Author Access: Karen McCann Talks About Crossing the Cultural Divide and the Joys of Living Abroad in “Dancing in the Fountain”

By Karen Jones

AA-McCannJacketA native Californian and award-winning author, editor and journalist, Karen McCann has traveled to over thirty countries. When she and her husband Rich moved from Cleveland, Ohio to Seville, Spain to sample life on a different track it was supposed to be for only one year. The cultural romance and lifestyle of the city, however, worked its magic and Seville has been their home since 2004. Dancing in the Fountain is McCann’s very entertaining, whimsical and heartfelt look at the expat life living abroad.


KJ: What would you like readers to learn from Dancing in the Fountain?

Karen McCann: That it’s OK to follow your dreams, try new things and have adventures. I have friends who have retired to gated communities in Florida and like to brag about having lives of untrammeled leisure; some call it having “six Saturdays and a Sunday every week.” Frankly, I’d rather spend my golden years staked out over an anthill. Others are hunkering down in place, preparing to soldier on a few more years then just sit around waiting to crumble. What fun is that? I’m hoping my book will inspire readers to consider wider possibilities.

That doesn’t mean people have to move to another country. It’s not about where you live but how you live. It’s about eating when you’re hungry, taking a siesta when you’re tired, and enjoying your wine without guilt or the nagging worry that Merlot really is totally uncool. It’s about building a life that’s authentically your own, at any age, in any country.


KJ: What were some of the challenges and rewards of writing the book?

KM: For years, ideas had been rattling around in my brain for a book based on my experiences moving from the American Midwest to Seville, Spain. But with so many expat memoirs loose in the world, including some very good ones, I couldn’t envision a way to make my book truly original. Then one day I had one of those moments of blinding clarity in which I saw exactly how to organize the material and write this book in a fresh, funny and personal way.

After that first, thrilling, headlong rush, I spent a year doing rewrites. I got a lot of good advice from early readers and editors, and had to accept some hard truths. One was about the necessity of pruning favorite anecdotes that diverted the reader’s attention too far from the main themes and narrative of the book. Some of my most sparkling stories wound up on the cutting room floor. I have promised them a book of their own someday.


KJ: Tell me what it means to “mentally unpack your bags.”

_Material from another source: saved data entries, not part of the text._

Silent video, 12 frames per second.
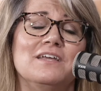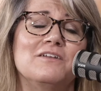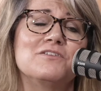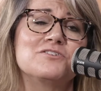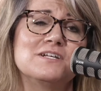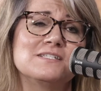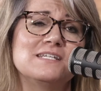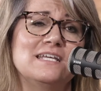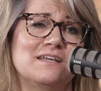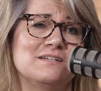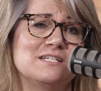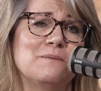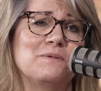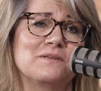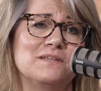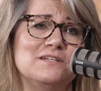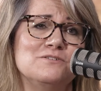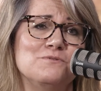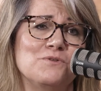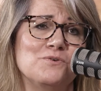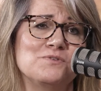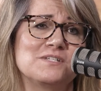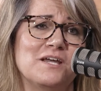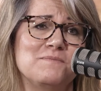the trustee can typically do
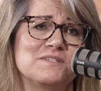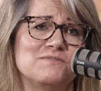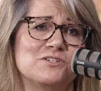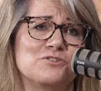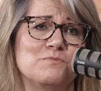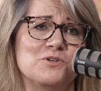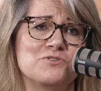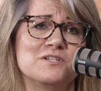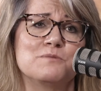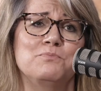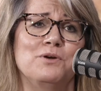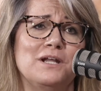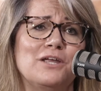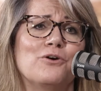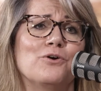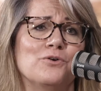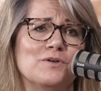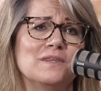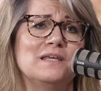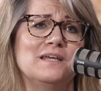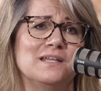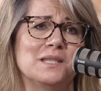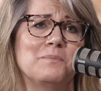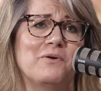those types of distributions pretty early
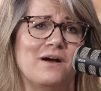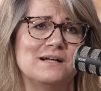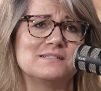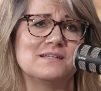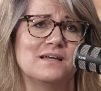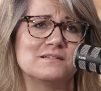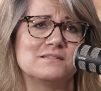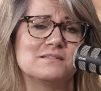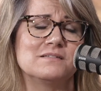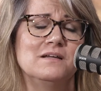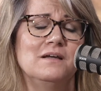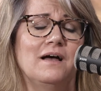in the process.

KM: It’s about looking forward instead of backward. At first, arriving in a new place, we’re all inclined to make constant comparisons to the way things are done back home. “Why would I sleep in the middle of the day?” newbies often say. “It’s the best time to get stuff done!” Not when all the shops and businesses are closed for siesta, of course, but they soon discover that for themselves. Then they learn the value of an afternoon nap in a culture where everyone dines at nine or ten and stays up late into the night. That’s what mentally unpacking your bags is all about: settling in to your new home, letting go of old customs and accepting strange ways as the new normal.



Author, Karen McCann. Visit her site,

KJ: Any advice for aspiring writers?

KM: Get actively involved in social media at least six months before your book comes out. Whether you’re planning on self-publishing or going the traditional route – and I’ve done both – you’ll find it pays to spread the word online, and that takes time and a personal touch. Yes, I mean dusting off that half-forgotten Facebook page, starting a Twitter account, creating a website and developing a blog. Writers are uniquely suited to social media. We’re used to long hours at the keyboard engaging in verbal gymnastics. For most of us, a few modestly priced online tutorials are enough to provide the technical know-how to launch a social media campaign.

Here’s the most valuable tip I learned: Facebook (and all social media) is meant to be fun – for you as well as for your readers. If it isn’t fun, you’re not doing it right. People go on Facebook to be entertained and, to a lesser extent, informed. Much like writing a book, managing a social media site is all about creating engaging content and forming relationships with people you’ve never met. I now have a host of online friends who make me laugh, cheer me on, offer feedback, invite me to write guest blogs, buy my books and write reviews on Amazon.